Male BALB/c nude mice (5 weeks old, weighting 18–20 g) were purchased from the Shanghai Institute of Materia Medica (Chinese Academy of Science) and housed under specific pathogen-free conditions. The experimental protocol was approved by the Shanghai Medical Experimental Animal Care Commission. The various cells (6 × 106 cells) in normal saline were implanted by subcutaneous injection (200 μl per mouse) to obtain the subcutaneous tumors. The mice were euthanized after 4 weeks to obtain the tumor tissues, which were used in the orthotopic model. The xenograft HCC model was established by orthotopic implantation of histologically intact tumor tissue into the nude mouse liver in the previous literature [48]. The body weights of mice were measured by electronic balance every week. Five weeks later, the mice were euthanized and their body weights were compared using independent-sample t test. After their volume was measured, the tumors (removed from liver) were placed in a 4 % paraformaldehyde solution. The tumor volume was calculated according to the formula: tumor volume = (largest diameter × perpendicular height2)/2.

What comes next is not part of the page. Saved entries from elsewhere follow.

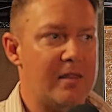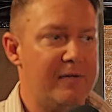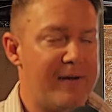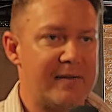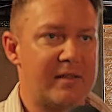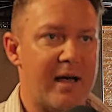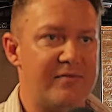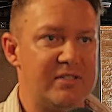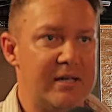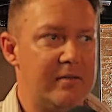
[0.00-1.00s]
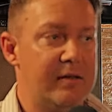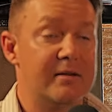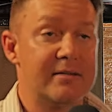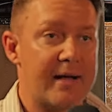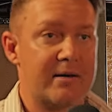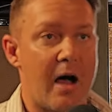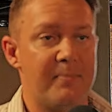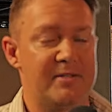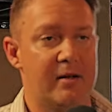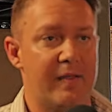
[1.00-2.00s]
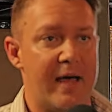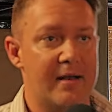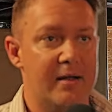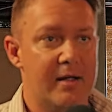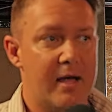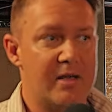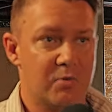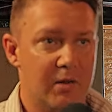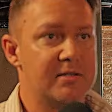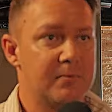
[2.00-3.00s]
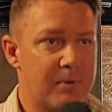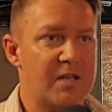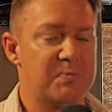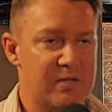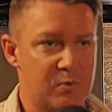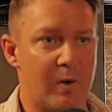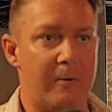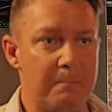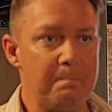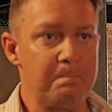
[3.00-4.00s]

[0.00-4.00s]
And the fact that I've seen the exact opposite of that has really surprised me as well.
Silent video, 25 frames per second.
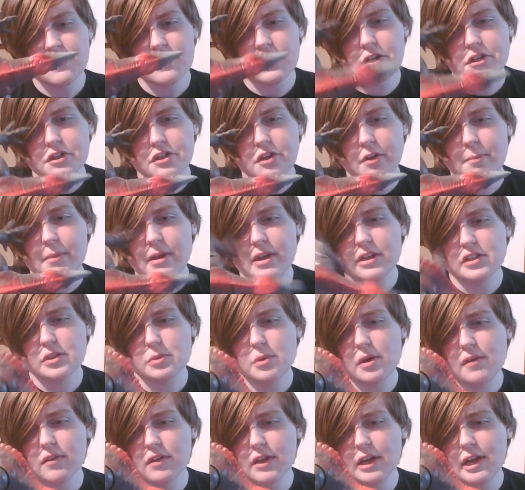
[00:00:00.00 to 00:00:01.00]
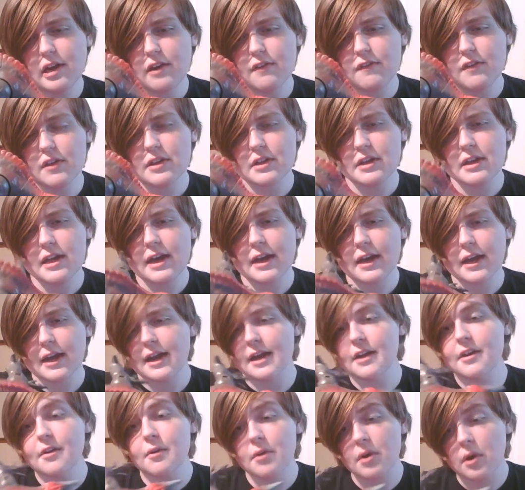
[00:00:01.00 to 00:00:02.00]
like there should be a swivel here for the neck,
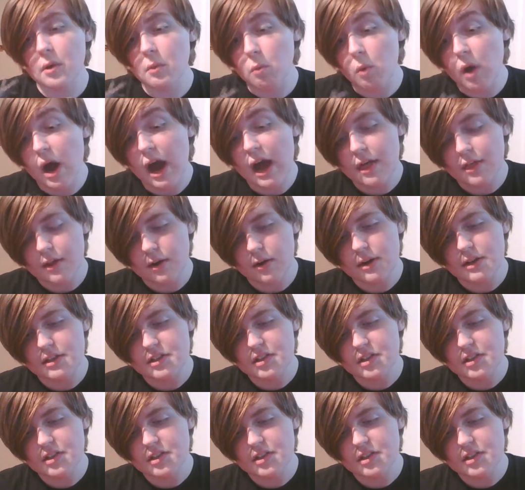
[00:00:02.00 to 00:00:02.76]
and I don't know why there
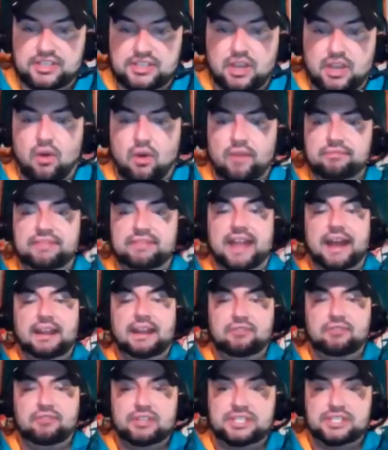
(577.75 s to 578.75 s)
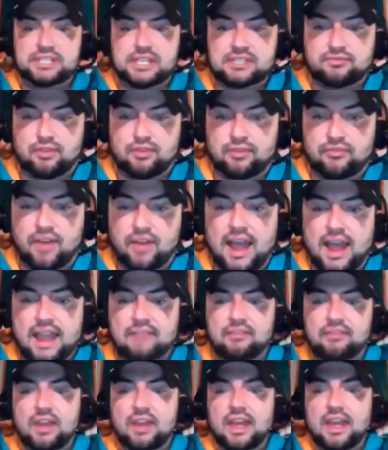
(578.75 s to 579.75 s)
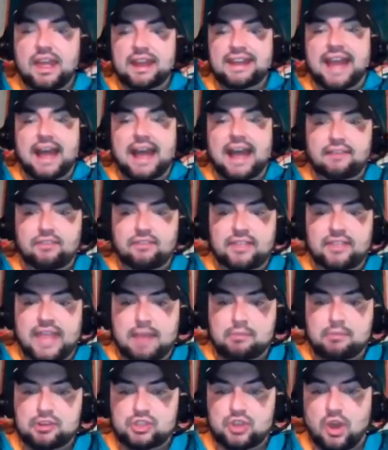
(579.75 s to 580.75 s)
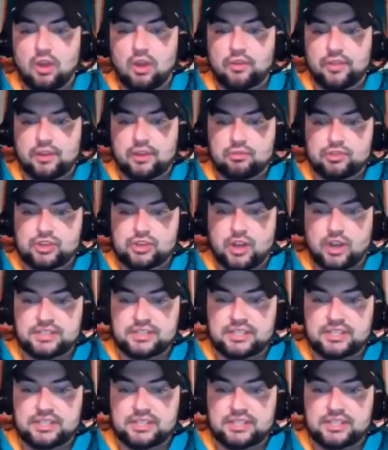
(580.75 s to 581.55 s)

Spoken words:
so not even 6'5", not even that much taller than Rayshawn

Patients, specimens, and follow-up

In this study, HCC specimens used in the immunohistochemical assay were obtained randomly from patients who underwent radical resection of pathologically confirmed tumors from 1999 to 2003 at the Liver Cancer Institute and Zhongshan Hospital (Fudan University, Shanghai, China); these specimens have been described previously [14, 17, 18]. No patients received any preoperative anticancer treatment. The present research was approved by the research ethics committee of Zhongshan Hospital. A total of 67 cases were used in this study to examine EZH2 expression, with 52 of the 67 HCC patients expressing miR-26a. The miR-26a expression data were obtained from our previous study. All patients included were followed up until 2011, with a median observation time of approximately 60 months. All patients provided written informed consent to participate in this study.

Statistical analysis

Data analysis was performed using SPSS 19.0 for Windows (SPSS Inc. Chicago, IL). Unpaired Student’s t test or Pearson’s correlation test was used to compare quantitative variables. P < 0.05 was considered statistically significant.